• What is required:
Copy the final lines exactly, starting at the one that contains "[0:00.00-0:00.90]" and ending with the last line of the listing below. Pictures are not part of the copy.

<<<<

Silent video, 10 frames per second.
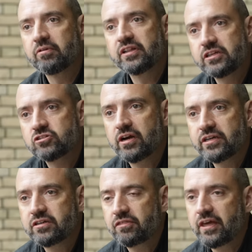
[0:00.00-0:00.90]
really
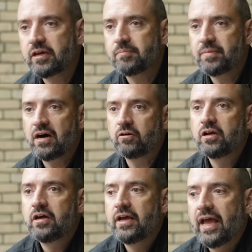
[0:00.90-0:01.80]
trying to think about
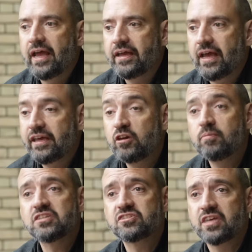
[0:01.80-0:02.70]
a, a
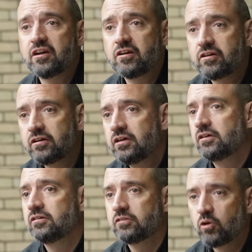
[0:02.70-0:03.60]
human-centered,
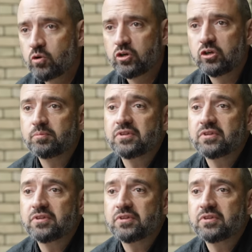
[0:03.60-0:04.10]
local,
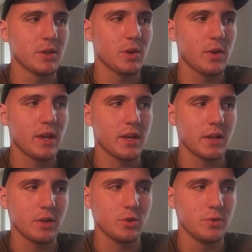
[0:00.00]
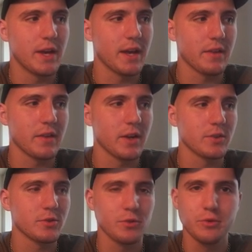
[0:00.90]
gonna go ahead and include that in
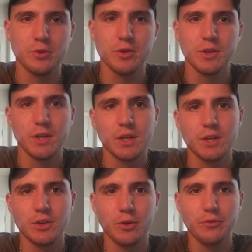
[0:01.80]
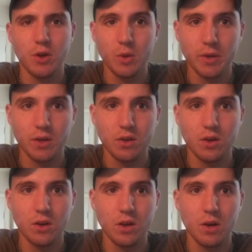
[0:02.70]
there. So if you're, you know, following
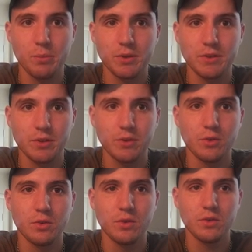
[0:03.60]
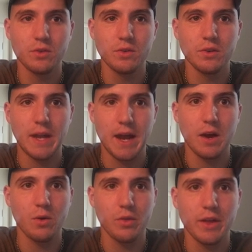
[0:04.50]
along up until
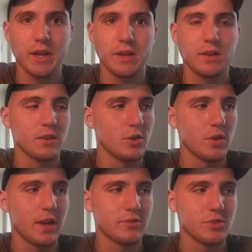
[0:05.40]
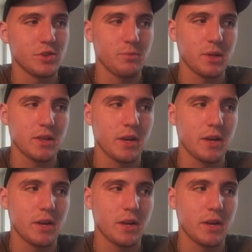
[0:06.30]
now, then you'll have to jump in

>>>>

• Solution below:
[0:00.00-0:00.90]
really
[0:00.90-0:01.80]
trying to think about
[0:01.80-0:02.70]
a, a
[0:02.70-0:03.60]
human-centered,
[0:03.60-0:04.10]
local,
[0:00.00]
[0:00.90]
gonna go ahead and include that in
[0:01.80]
[0:02.70]
there. So if you're, you know, following
[0:03.60]
[0:04.50]
along up until
[0:05.40]
[0:06.30]
now, then you'll have to jump in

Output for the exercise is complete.